The broken stick model describes a set of individual curves by a linear mixed model using second-order linear B-splines. The main use of the model is to align irregularly observed data to a user-specified grid of break ages.

All fitting can done in the Z-score scale, so nonlinearities and irregular data can be treated as separate problems. This package contains functions for fitting a broken stick model to data, for exporting the parameters of the model for independent use outside this package, and for predicting broken stick curves for new data.

Installation

Install the brokenstick package from CRAN as follows:

install.packages("brokenstick")

The latest version can be installed from GitHub as follows:

install.packages("remotes")
remotes::install_github("growthcharts/brokenstick")

Overview

The broken stick model describes a set of individual curves by a linear mixed model using linear B-splines. The model can be used

  • to smooth growth curves by a series of connected straight lines;
  • to align irregularly observed curves to a common age grid;
  • to create synthetic curves at a user-specified set of break ages;
  • to estimate the time-to-time correlation matrix;
  • to predict future observations.

The user specifies a set of break ages at which the straight lines connect. Each individual obtains an estimate at each break age, so the set of estimates of the individual form a smoothed version of the observed trajectory.

The main assumptions of the broken stick model are:

  • The trajectory between the break ages follows a straight line, and is generally not of particular interest;
  • Broken stick estimates follow a common multivariate normal distribution;
  • Missing data are missing at random (MAR);
  • Individuals are exchangeable and uncorrelated.

In order to conform to the assumption of multivariate normality, the user may fit the broken stick model on suitably transformed data that yield the standard normal (Z) scale.
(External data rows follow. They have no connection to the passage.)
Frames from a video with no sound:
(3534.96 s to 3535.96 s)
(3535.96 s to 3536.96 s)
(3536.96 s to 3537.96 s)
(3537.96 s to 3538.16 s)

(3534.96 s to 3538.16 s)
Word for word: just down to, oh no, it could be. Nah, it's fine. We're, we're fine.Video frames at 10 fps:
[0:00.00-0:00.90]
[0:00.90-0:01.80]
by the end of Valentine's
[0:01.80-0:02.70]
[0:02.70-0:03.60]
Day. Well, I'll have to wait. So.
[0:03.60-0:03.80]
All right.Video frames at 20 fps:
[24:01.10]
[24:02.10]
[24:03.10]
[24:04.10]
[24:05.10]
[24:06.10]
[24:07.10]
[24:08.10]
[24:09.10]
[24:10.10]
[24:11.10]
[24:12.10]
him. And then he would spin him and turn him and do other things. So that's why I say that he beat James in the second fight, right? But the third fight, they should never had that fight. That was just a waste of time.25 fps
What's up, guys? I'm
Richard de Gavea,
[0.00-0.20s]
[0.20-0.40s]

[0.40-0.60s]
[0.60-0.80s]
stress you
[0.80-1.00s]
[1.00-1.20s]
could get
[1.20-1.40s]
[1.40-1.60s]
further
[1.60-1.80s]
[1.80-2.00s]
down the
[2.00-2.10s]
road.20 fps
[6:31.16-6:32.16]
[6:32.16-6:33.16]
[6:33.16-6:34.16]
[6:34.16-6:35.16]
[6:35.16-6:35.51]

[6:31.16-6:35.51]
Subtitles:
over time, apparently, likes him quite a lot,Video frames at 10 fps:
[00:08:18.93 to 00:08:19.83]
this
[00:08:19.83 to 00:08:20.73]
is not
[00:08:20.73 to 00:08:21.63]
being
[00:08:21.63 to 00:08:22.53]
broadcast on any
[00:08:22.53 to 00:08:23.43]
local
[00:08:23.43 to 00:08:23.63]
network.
Unique feature of the broken stick model are:

  • Modular: Issues related to non-linearity of the growth curves in the observed scale can be treated separately, i.e., outside the broken stick model;
  • Local: A given data point will contribute only to the estimates corresponding to the closest break ages;
  • Exportable: The broken stick model can be exported and reused for prediction for new data in alternative computing environments.

The brokenstick package contains functions for

  • Fitting the broken stick model to data,
  • Plotting individual trajectories,
  • Predicting broken stick estimates for new data.

Resources

Background

  1. I took the name broken stick from Ruppert, Wand, and Carroll (2003), page 59-61, but it is actually much older.
  2. As far as I know, de Kroon et al. (2010) is the first publication that uses the broken stick model without the intercept in a mixed modelling context. See The Terneuzen birth cohort: BMI changes between 2 and 6 years correlate strongest with adult overweight.
  3. The model was formally defined and extended in Flexible Imputation of Missing Data (second edition). See van Buuren (2018).
  4. The evaluation by Anderson et al. (2019) concluded:

We recommend the use of the brokenstick model with standardised Z‐score data. Aside from the accuracy of the fit, another key advantage of the brokenstick model is that it is easier to fit and provides easily interpretable estimates of child growth trajectories.

Instructive materials

  • Companion site contains vignettes and articles that explain the model and the use of the software;
  • Paper in preparation: Broken Stick Model for Irregular Longitudinal Data: pdf, html.

References

Anderson, C., R. Hafen, O. Sofrygin, L. Ryan, and HBGDki Community.

  1. “Comparing Predictive Abilities of Longitudinal Child Growth Models.” Statistics in Medicine 38 (19): 3555–70.

de Kroon, M. L. A., C. M. Renders, J. P. van Wouwe, S. van Buuren, and R. A. Hirasing. 2010. “The Terneuzen Birth Cohort: BMI Changes Between 2 and 6 Years Correlate Strongest with Adult Overweight.” PloS ONE 5 (2): e9155.

Ruppert, D., M. P. Wand, and R. J. Carroll. 2003. Semiparametric Regression. Cambridge: Cambridge University Press.

van Buuren, S. 2018. Flexible Imputation of Missing Data. Second Edition. Boca Raton, FL.: CRC Press.